See also: Fitting distributions to data, Fitting in ModelRisk, Analyzing and using data

This section describes methods of finding a theoretical (parametric) distribution that best fits the observed data. Another section deals with fitting a second order parametric distribution, i.e. a distribution where the uncertainty about the parameters needs to be recognised. A parametric distribution type may be selected as the most appropriate to fit the data for three reasons:

  • The distribution's mathematics correspond to a model that accurately represents the behaviour of the variable being considered;

  • The distribution to be fitted to the data is well known to closely fit this type of variable;

  • The analyst simply wants to find the theoretical distribution that best fits the data, whatever it may be.

The third option is very tempting, especially when software is available that can automatically attempt fits to a large number of distribution types at the click of an icon. However, this option should be used with caution. The analyst must ensure that the fitted distribution covers the same range over which, in theory, the variable being modelled may extend: for example, a four-parameter Beta distribution fitted to data will not extend past the range of the observed data if its minimum and maximum are determined by the minimum and maximum of the observed data. The analyst should ensure that the discrete or continuous nature of the distribution matches that of the variable. S/he should also be flexible about using a different distribution type in a later model, should more data become available, though this may cause confusion when comparing old and new versions of the same model. Finally, s/he may find it difficult to persuade the decision-maker of the validity of the model: seeing an unusual distribution in a model with no intuitive logic associated with its parameters can easily promote distrust of the model itself. The analyst should consider including in the report a plot of the distribution being used against the observed data to reassure the decision-maker of its appropriateness.
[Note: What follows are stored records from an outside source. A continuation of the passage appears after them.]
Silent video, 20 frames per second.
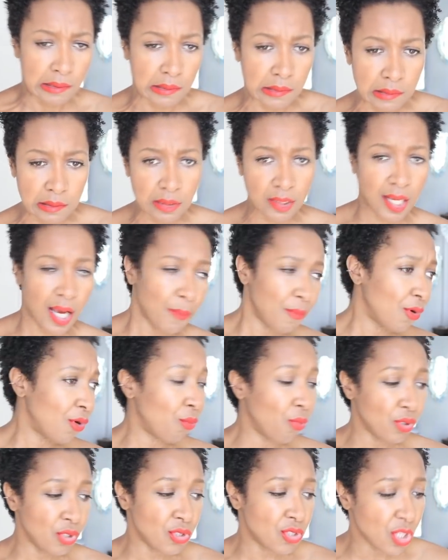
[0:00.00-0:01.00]
oh, come
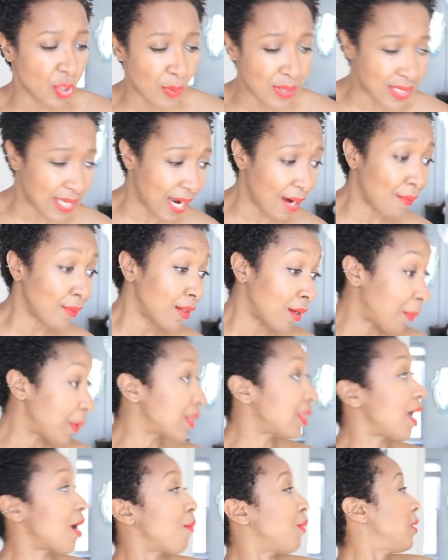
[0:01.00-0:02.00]
on, what you doing, Karen? I'll be
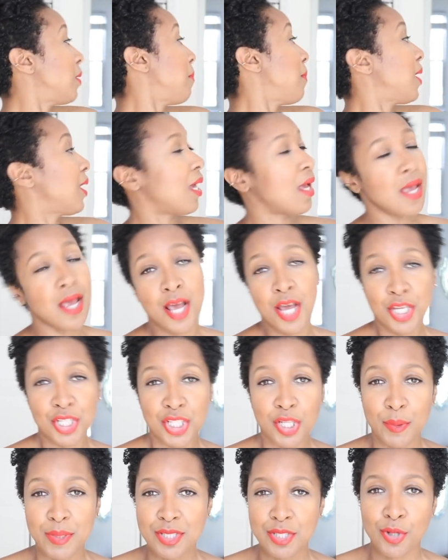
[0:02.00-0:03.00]
there in a minute. You
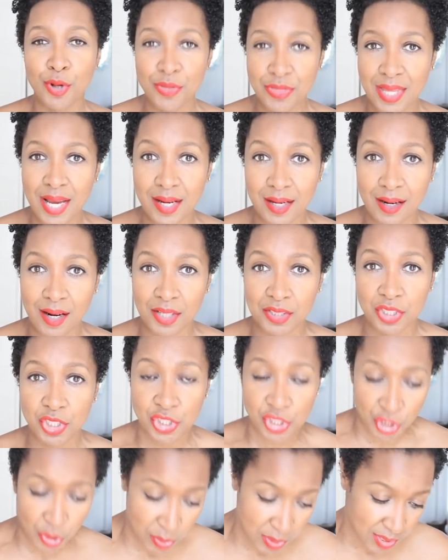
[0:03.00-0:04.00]
know, it's not that kind of
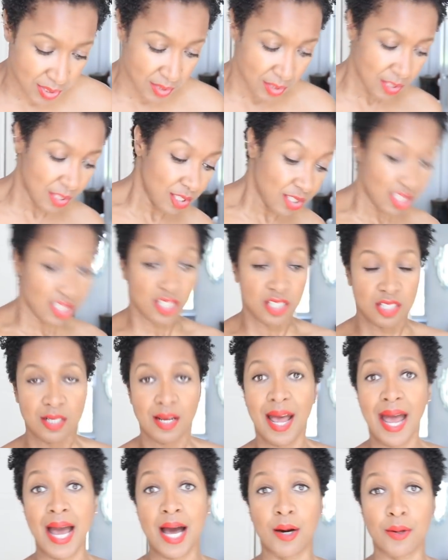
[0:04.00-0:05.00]
shoe, just uh, uh,
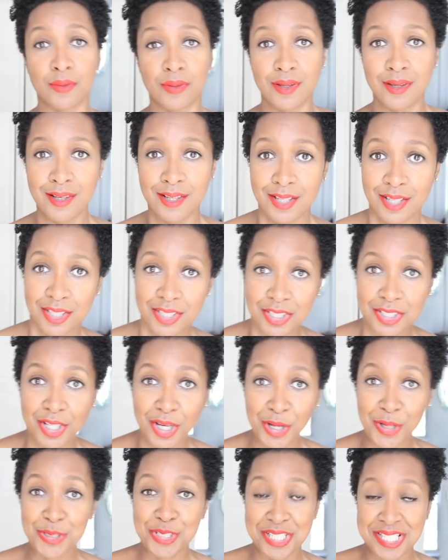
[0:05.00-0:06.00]
out you
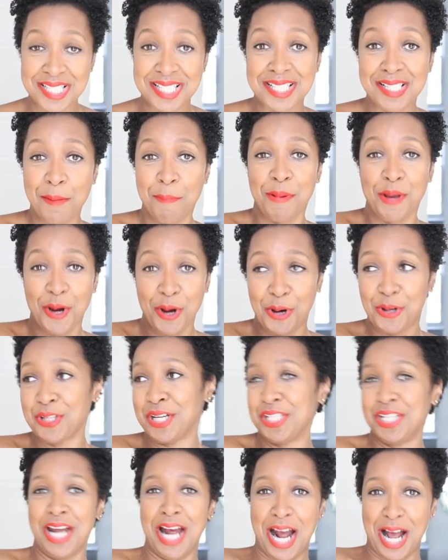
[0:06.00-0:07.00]
know, just slip it on
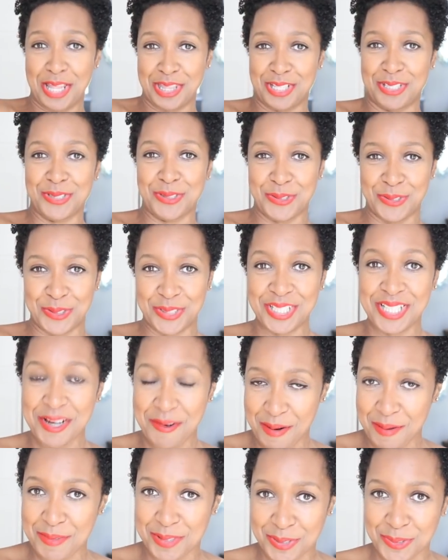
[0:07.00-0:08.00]
and you're at the door. You know what I'm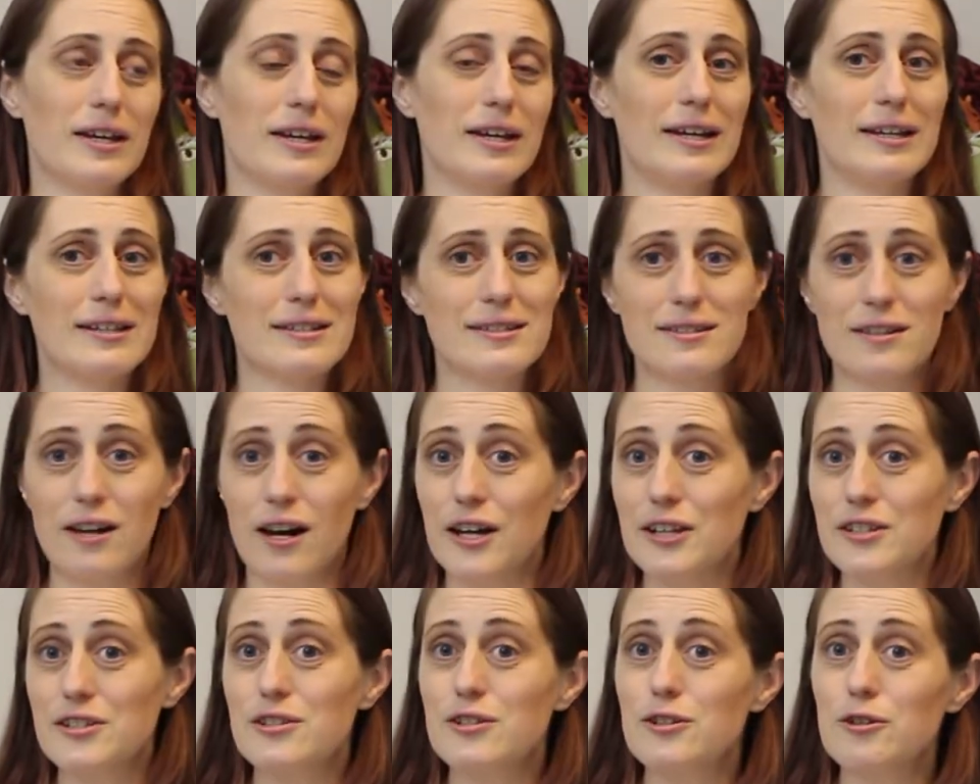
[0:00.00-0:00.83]
It's
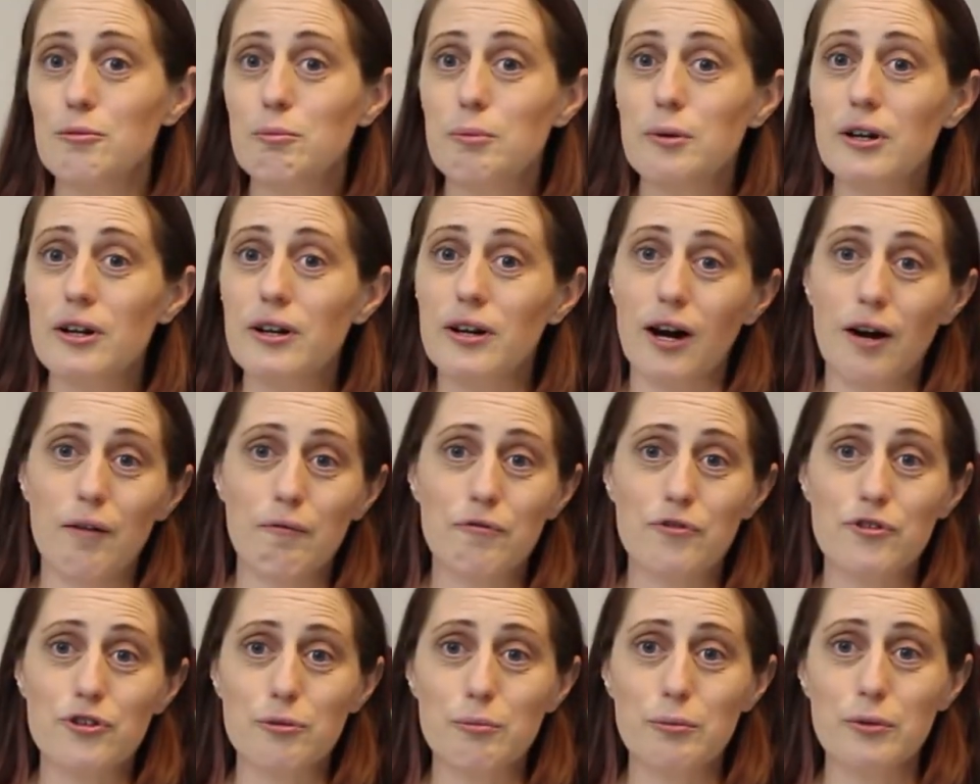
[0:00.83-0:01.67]
not super
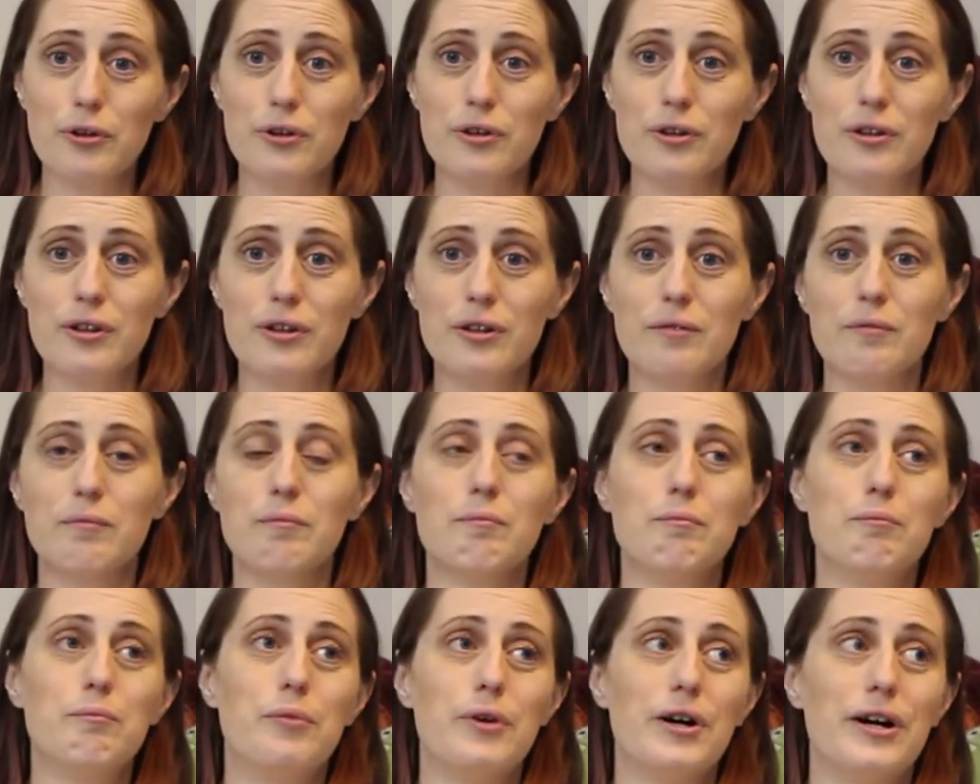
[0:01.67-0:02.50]
comfortable,
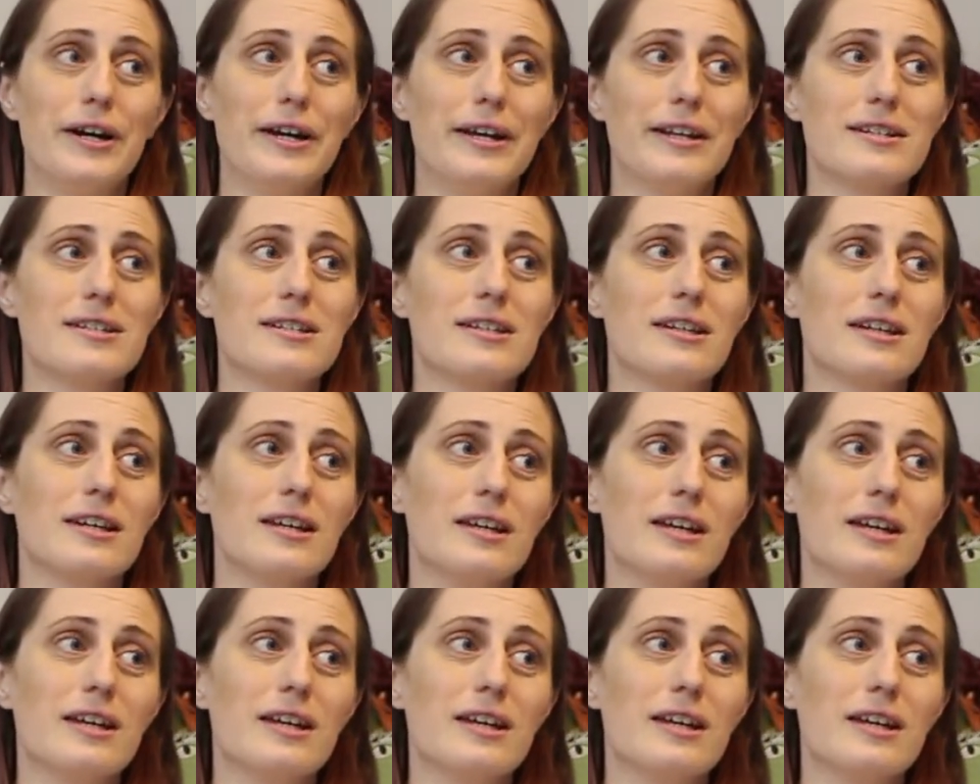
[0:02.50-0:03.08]
but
The distribution parameters that make a distribution type best fit the available data can be determined in several ways. The most common technique is to determine parameter values known as maximum likelihood estimates (MLEs). The MLEs of the distribution are the parameters that maximise the joint probability density or probability mass for the observed data. MLEs are very useful because, for many distributions, they provide a quick way to arrive at the best-fitting parameters, but also because they can readily be adapted to censored data. An alternative method for determining the distribution parameters is to use an optimiser (like Microsoft Solver that comes with Excel) to minimise the differences between the cumulative probability curves of the data and the fitted distribution or some other measure of goodness-of-fit. Both using MLEs and minimising goodness of fit statistics enable us to determine first order distributions. However, for fitting second-order distributions we need additional techniques for quantifying uncertainty, like the Bootstrap, Bayesian inference and some classical statistics.